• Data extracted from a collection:

++++++++

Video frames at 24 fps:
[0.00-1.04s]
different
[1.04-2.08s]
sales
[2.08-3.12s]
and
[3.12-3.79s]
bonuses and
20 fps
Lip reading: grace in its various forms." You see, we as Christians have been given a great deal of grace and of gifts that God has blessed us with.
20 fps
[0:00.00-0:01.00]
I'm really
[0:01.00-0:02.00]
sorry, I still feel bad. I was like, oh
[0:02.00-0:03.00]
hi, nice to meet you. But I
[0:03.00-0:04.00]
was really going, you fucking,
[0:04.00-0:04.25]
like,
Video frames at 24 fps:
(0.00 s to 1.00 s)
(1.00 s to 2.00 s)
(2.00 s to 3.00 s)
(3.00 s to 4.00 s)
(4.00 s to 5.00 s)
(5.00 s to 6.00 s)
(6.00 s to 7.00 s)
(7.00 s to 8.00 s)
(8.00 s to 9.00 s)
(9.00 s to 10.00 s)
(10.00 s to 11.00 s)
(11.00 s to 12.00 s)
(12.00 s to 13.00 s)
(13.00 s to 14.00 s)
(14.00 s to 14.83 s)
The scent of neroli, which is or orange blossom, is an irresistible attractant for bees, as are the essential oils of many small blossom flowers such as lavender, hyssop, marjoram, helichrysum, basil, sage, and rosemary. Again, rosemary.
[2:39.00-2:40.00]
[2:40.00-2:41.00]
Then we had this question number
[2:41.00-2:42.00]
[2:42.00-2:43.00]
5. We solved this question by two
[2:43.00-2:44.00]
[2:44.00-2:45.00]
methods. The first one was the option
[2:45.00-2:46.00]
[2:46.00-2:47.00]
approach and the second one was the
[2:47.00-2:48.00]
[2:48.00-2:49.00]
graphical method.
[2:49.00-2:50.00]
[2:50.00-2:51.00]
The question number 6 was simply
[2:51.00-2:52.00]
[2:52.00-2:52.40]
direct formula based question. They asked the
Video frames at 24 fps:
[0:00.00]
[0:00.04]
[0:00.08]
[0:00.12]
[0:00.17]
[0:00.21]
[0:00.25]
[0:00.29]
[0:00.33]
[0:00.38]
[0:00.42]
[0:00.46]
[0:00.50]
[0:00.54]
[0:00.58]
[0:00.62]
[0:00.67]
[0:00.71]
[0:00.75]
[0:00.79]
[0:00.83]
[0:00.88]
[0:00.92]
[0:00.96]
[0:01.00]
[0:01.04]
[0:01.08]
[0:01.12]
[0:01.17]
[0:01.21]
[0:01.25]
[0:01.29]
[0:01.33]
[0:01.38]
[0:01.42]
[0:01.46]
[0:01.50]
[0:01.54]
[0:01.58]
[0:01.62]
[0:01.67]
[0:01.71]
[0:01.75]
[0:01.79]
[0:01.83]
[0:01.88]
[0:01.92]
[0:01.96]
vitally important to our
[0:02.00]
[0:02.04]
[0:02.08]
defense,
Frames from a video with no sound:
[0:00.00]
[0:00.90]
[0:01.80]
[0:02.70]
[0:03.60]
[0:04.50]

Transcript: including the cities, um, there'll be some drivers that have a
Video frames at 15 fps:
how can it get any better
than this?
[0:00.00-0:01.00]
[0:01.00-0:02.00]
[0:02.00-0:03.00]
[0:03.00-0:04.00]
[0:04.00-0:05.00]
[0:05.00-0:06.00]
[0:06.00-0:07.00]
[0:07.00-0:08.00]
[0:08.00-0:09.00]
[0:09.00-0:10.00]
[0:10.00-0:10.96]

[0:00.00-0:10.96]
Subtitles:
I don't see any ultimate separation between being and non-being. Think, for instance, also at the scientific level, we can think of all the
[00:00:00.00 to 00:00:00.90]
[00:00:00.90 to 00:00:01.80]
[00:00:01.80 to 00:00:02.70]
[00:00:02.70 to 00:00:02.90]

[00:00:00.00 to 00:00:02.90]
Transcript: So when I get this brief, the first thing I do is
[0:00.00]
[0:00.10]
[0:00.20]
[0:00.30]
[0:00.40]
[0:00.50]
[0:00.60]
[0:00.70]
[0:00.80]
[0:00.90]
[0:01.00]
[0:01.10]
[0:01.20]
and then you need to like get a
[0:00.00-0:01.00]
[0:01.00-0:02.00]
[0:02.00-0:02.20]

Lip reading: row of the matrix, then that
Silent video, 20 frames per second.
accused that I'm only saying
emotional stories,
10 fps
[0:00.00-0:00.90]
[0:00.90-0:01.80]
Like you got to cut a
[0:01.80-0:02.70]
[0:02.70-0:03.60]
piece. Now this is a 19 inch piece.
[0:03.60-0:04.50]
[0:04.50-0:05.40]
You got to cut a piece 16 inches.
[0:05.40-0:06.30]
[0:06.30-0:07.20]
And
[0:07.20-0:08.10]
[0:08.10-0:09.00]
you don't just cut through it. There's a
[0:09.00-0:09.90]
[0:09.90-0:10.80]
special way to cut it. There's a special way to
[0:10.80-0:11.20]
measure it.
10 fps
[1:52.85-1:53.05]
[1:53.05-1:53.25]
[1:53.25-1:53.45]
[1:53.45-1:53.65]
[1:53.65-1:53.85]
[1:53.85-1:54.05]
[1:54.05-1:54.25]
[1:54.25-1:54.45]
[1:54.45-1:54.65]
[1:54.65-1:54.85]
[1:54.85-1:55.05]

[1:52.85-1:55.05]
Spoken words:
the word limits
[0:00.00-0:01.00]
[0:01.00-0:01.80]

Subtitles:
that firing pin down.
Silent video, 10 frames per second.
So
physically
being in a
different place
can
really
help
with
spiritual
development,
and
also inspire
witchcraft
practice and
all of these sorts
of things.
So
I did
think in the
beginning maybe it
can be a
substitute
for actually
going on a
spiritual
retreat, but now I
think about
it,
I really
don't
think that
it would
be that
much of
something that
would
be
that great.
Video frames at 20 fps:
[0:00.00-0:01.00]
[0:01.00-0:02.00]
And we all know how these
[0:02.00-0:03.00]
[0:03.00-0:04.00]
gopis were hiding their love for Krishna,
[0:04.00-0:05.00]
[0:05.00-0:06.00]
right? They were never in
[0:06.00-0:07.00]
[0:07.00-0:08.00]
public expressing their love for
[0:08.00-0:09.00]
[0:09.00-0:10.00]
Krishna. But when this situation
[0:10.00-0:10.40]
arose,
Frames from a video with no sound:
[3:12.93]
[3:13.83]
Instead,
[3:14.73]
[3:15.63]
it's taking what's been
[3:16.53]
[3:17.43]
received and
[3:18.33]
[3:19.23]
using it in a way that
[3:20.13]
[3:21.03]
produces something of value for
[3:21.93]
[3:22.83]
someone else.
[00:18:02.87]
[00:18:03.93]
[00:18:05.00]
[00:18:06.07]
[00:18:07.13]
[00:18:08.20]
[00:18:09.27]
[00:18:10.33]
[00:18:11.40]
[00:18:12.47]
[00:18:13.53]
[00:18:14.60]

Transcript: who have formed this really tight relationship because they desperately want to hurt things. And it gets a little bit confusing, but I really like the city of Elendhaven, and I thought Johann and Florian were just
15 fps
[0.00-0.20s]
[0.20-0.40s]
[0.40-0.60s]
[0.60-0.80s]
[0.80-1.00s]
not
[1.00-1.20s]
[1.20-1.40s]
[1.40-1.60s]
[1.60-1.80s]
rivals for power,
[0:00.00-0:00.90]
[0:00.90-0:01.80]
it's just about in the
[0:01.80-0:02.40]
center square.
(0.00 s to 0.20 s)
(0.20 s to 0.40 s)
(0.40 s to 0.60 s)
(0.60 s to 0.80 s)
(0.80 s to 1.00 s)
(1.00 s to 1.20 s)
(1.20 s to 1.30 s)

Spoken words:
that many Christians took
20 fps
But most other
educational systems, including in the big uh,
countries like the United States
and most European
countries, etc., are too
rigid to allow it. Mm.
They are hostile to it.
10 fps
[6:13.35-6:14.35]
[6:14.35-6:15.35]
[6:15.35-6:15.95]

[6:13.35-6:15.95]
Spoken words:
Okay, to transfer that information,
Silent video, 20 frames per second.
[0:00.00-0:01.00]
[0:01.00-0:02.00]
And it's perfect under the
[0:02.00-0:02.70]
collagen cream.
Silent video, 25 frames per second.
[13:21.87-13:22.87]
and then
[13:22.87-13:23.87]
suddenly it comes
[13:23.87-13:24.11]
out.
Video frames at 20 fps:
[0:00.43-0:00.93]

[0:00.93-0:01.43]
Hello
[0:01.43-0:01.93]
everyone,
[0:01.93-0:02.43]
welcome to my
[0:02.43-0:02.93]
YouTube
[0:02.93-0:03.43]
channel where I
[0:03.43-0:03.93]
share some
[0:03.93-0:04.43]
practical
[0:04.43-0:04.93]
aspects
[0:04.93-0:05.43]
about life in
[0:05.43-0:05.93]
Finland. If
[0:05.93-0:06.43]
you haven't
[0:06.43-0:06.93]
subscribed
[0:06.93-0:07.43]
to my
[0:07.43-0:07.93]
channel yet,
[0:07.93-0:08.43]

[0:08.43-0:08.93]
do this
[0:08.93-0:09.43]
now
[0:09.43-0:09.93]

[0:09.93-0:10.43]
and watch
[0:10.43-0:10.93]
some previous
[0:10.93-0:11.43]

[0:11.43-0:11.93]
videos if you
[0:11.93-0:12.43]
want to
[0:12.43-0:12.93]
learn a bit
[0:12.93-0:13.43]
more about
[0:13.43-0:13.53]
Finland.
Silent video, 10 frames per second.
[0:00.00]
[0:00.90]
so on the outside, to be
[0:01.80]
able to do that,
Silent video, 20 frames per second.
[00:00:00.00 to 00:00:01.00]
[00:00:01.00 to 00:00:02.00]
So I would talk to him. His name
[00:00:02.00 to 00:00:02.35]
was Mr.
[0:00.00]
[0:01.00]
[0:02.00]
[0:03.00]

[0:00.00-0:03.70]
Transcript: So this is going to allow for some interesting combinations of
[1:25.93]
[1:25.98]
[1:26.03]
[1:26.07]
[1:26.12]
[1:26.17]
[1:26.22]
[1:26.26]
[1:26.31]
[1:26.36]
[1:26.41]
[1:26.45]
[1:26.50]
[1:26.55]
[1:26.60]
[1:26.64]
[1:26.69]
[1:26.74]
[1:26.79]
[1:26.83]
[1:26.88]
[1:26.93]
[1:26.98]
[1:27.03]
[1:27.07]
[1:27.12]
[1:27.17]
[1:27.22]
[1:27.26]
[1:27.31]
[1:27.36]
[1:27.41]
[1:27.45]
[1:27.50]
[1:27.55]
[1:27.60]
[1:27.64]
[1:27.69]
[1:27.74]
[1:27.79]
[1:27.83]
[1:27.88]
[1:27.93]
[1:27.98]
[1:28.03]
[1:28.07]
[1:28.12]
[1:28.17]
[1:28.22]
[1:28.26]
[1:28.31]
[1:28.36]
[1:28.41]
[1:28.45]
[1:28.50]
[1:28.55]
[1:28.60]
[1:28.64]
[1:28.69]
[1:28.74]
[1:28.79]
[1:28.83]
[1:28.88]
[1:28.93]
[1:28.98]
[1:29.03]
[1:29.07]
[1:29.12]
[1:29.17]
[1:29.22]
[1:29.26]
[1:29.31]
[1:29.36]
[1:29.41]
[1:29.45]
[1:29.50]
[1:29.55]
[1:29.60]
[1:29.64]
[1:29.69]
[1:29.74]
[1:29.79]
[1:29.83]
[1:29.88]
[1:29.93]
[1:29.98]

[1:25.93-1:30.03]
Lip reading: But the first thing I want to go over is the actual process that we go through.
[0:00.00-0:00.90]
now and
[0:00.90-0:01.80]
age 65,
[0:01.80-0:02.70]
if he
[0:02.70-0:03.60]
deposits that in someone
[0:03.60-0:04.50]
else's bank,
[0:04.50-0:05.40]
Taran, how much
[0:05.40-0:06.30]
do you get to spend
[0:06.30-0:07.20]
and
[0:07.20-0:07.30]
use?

++++++++

• What to produce:
Whenever a line of the records holds the string "reading", pick it out and copy it.

• Exercise output:
Lip reading: grace in its various forms." You see, we as Christians have been given a great deal of grace and of gifts that God has blessed us with.
Lip reading: row of the matrix, then that
Lip reading: But the first thing I want to go over is the actual process that we go through.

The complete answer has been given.